— Input —

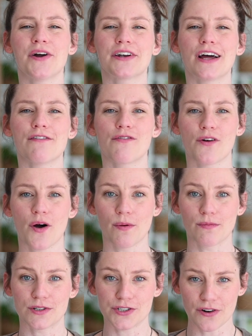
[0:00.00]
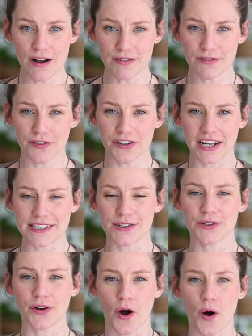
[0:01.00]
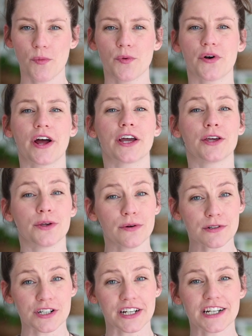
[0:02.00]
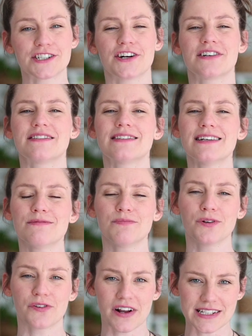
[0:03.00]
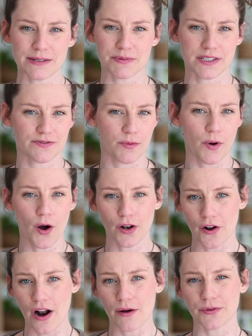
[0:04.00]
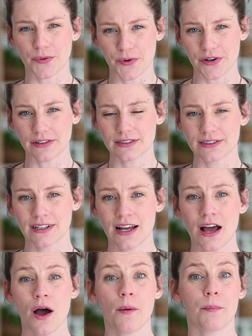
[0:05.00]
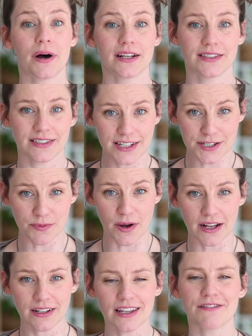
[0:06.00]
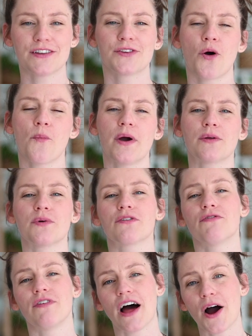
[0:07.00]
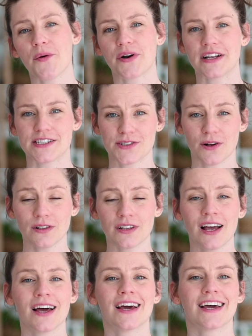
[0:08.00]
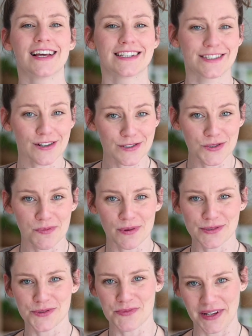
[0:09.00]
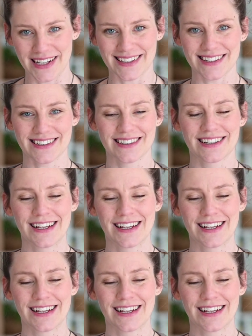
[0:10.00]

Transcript: Marta from travelfortaste.com where I usually share simple recipes from all around the world. But this one, even though made with flour and salt, is not supposed to be eaten.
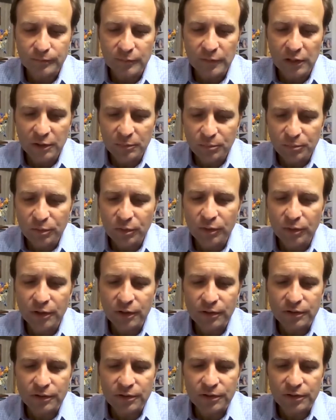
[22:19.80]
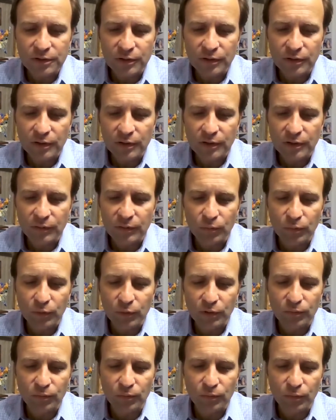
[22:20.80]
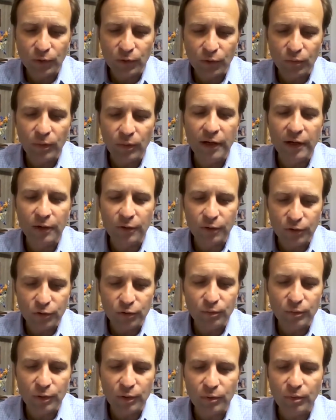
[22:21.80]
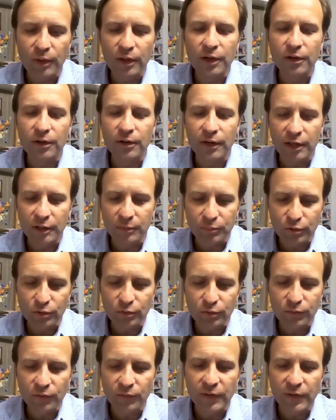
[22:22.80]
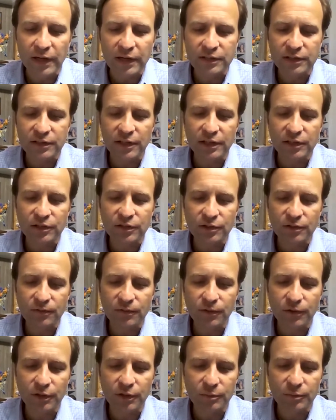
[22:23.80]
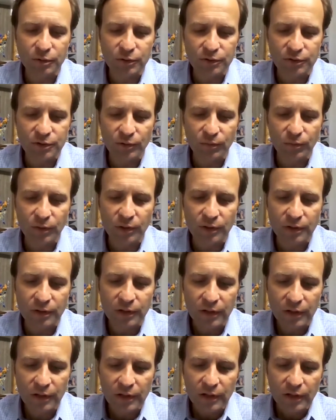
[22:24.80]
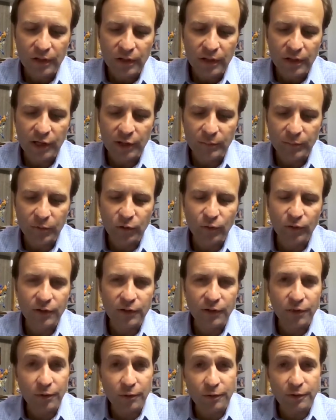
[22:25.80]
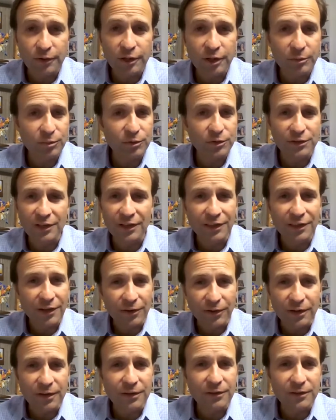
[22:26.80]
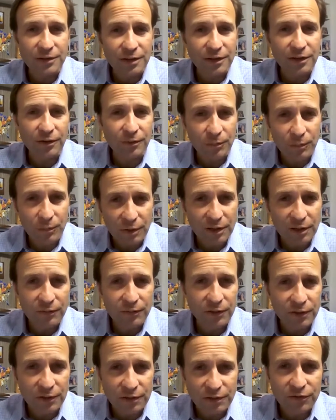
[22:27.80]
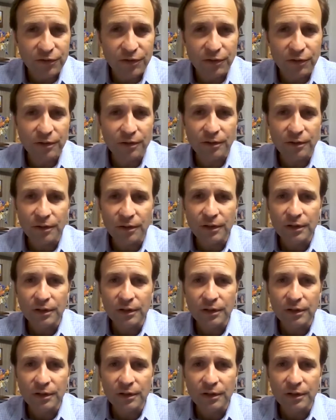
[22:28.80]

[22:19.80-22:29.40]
employers would require or do require a proof of vaccination for in-person work. Only 13% there said they would even consider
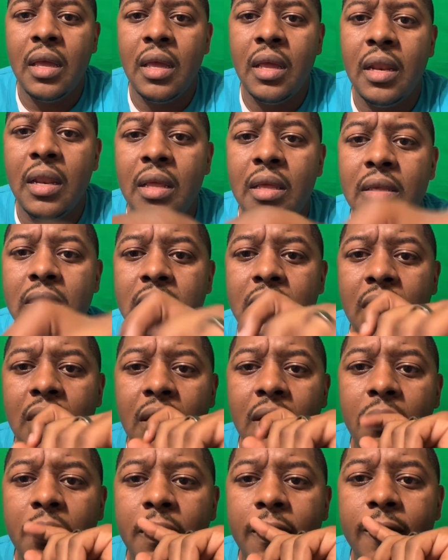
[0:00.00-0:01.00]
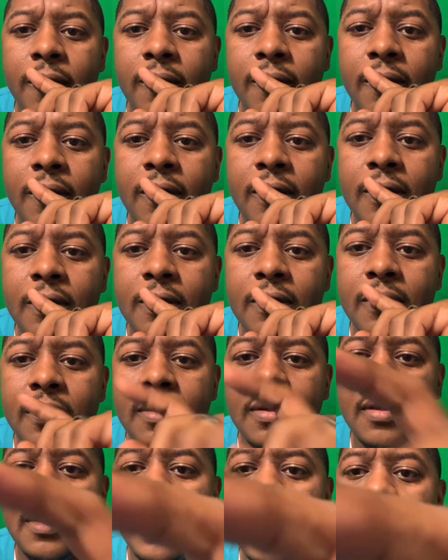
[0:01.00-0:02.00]
It is Gal, but he's
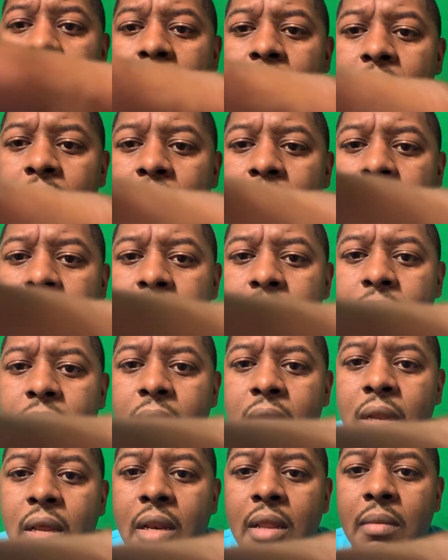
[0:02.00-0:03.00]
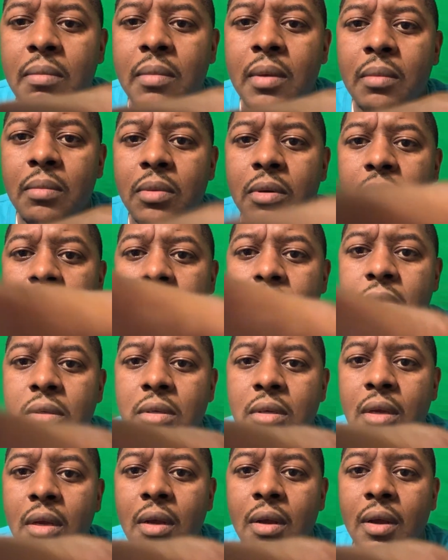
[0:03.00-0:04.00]
gaining some nutty members.
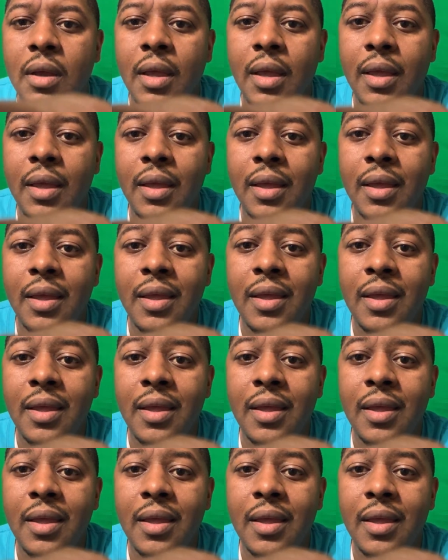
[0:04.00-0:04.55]
Okay.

— Task requirements —
Transcribe the records above exactly, without images.

— Result of the exercise —
[0:00.00]
[0:01.00]
[0:02.00]
[0:03.00]
[0:04.00]
[0:05.00]
[0:06.00]
[0:07.00]
[0:08.00]
[0:09.00]
[0:10.00]

Transcript: Marta from travelfortaste.com where I usually share simple recipes from all around the world. But this one, even though made with flour and salt, is not supposed to be eaten.
[22:19.80]
[22:20.80]
[22:21.80]
[22:22.80]
[22:23.80]
[22:24.80]
[22:25.80]
[22:26.80]
[22:27.80]
[22:28.80]

[22:19.80-22:29.40]
employers would require or do require a proof of vaccination for in-person work. Only 13% there said they would even consider
[0:00.00-0:01.00]
[0:01.00-0:02.00]
It is Gal, but he's
[0:02.00-0:03.00]
[0:03.00-0:04.00]
gaining some nutty members.
[0:04.00-0:04.55]
Okay.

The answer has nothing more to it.